Another point of concern is the significant cherry-picking in the examples provided. I would prefer to see the YouTube video, "pop2song" and your main approach. Given that the dataset you compiled has fewer than 100 pairs, it would have been fairer to show everything. It is evident that the model does not perform like a human, but examining the cases where the algorithm fails is also interesting.


Review 3

Strengths

The paper "PIANO COVER GENERATION WITH TRANSFER LEARNING APPROACH AND WEAKLY ALIGNED DATA" presents a significant advancement in the field of automatic piano cover generation. One of the notable strengths of this work is its innovative use of transfer learning, which leverages pre-training on piano-only data followed by fine-tuning on weakly-aligned song-to-piano paired data. This approach effectively addresses the common issue of losing piano information during the synchronization process, which has plagued previous models that relied on strongly aligned data.

The methodology is robust, involving the use of a lead sheet transcription model as the encoder during the pre-training phase. This step ensures that the model learns high-level musical concepts rather than merely transcribing audio. By fine-tuning on weakly-aligned data, the model is able to retain the musical quality of the original piano performances, thereby producing more natural and musically coherent outputs. The experiments conducted across five music genres demonstrate the model's versatility and effectiveness, as it outperforms baseline models in both objective and subjective evaluations.

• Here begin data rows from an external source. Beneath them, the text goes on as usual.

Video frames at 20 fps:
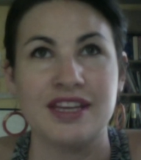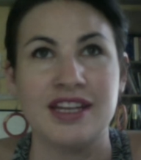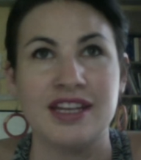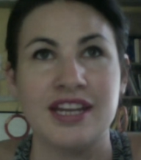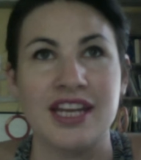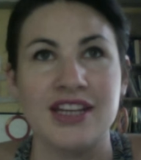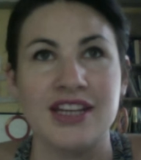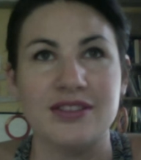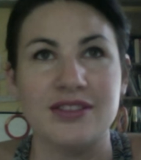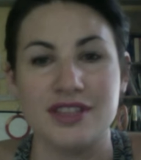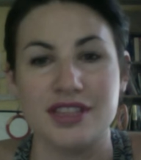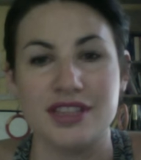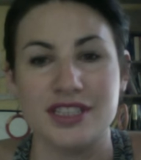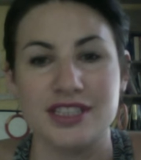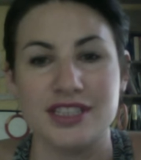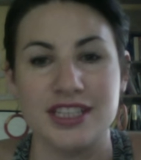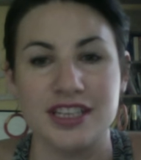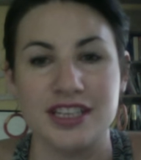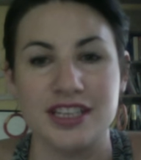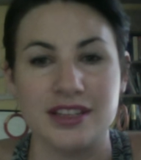nailed the
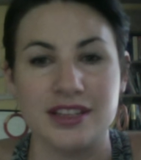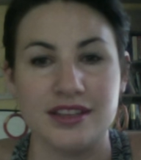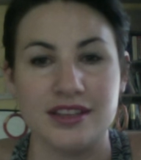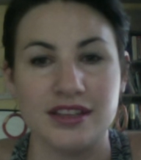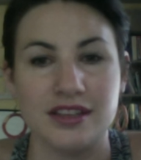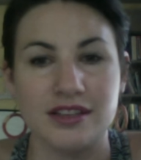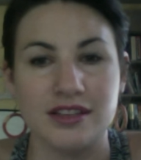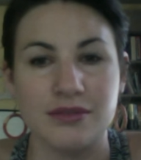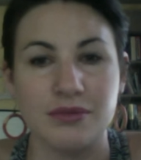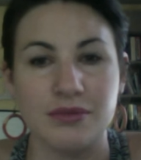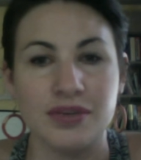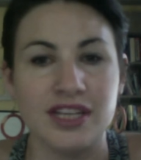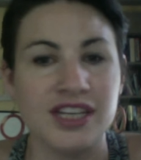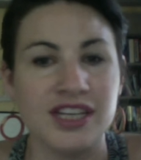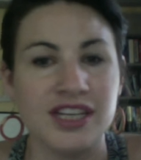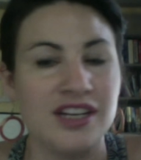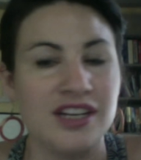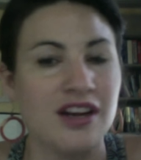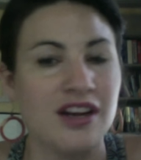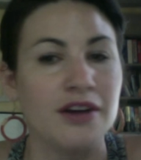team.
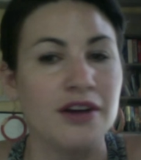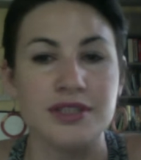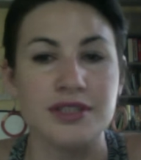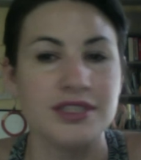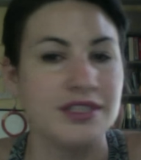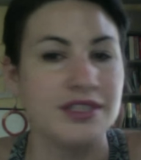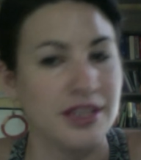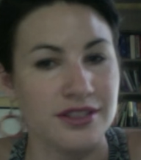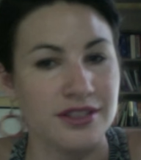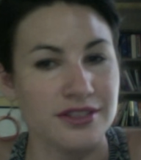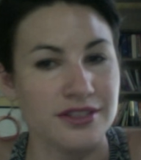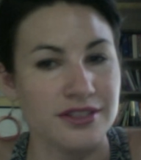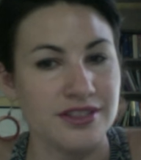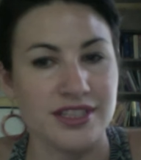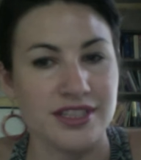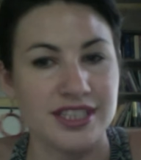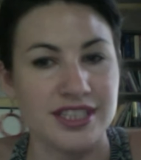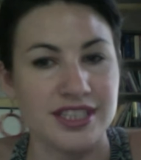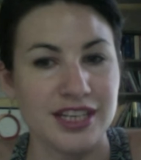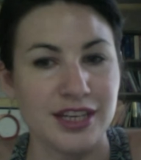Whedon always nails the
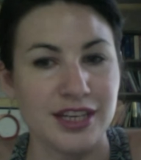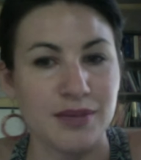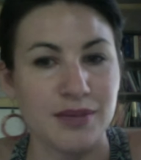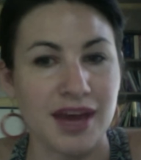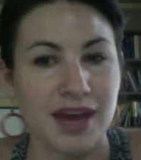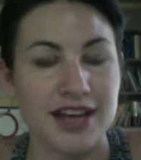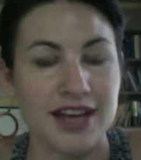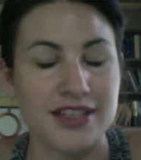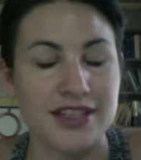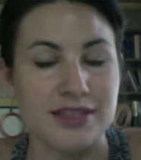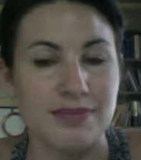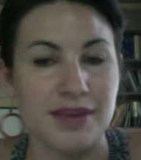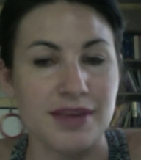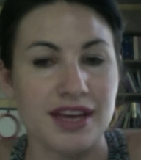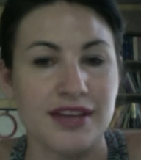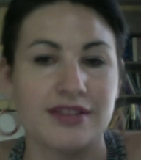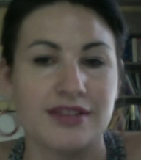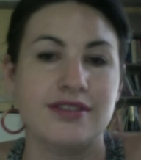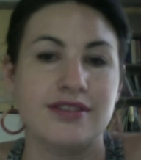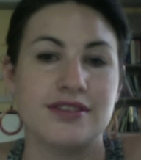team
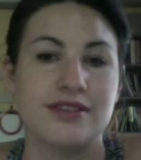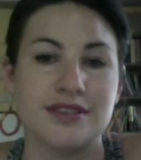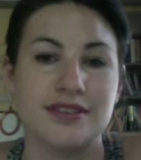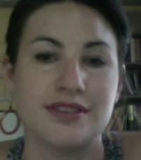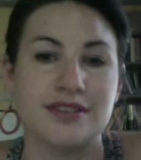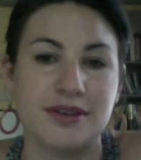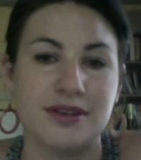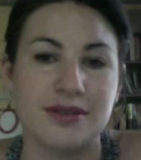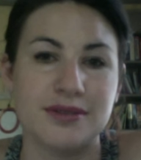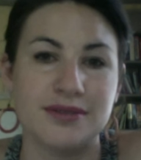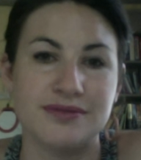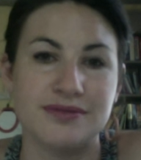aspect. So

Moreover, the use of a decoder-only Transformer model that interleaves song audio and piano performance sequences enhances the temporal correspondence between the condition and target outputs. This architectural choice, coupled with the innovative training strategy, contributes to the high quality of the generated piano covers.

Limitations

Despite the strengths, the paper does have some limitations that should be addressed. One of the primary concerns is the lack of a direct comparison with the model presented in the arXiv paper "AUDIO-TO-SYMBOLIC ARRANGEMENT VIA CROSS-MODAL MUSIC REPRESENTATION LEARNING" (arXiv 2112.15110). This omission is significant, as the arXiv paper addresses a similar problem space using a cross-modal representation learning approach, which also aims to capture major audio information for symbolic music generation. A comparative analysis would provide a clearer benchmark for the performance of the proposed transfer learning model.

Furthermore, while the paper emphasizes the advantages of weakly-aligned data, it does not fully explore the potential limitations and challenges associated with this approach. For instance, the alignment errors between the piano segments and their corresponding song segments, even at a beat level, could introduce inconsistencies that affect the overall quality of the generated covers.


Author description of changes:

We appreciate the reviewers' feedback and have made the following changes in the final version:

  1. Added a comparison with Wang et al.'s work to provide more context and highlight our contributions.
  2. Removed the figure illustrating the alignment algorithm.
  3. Redrawn the system overview figure, incorporating more details about the training process.

Regarding the limitations of MCA in reflecting output quality and the inconsistencies in weak alignment, we have included them in our discussion of future work to emphasize their importance for further research.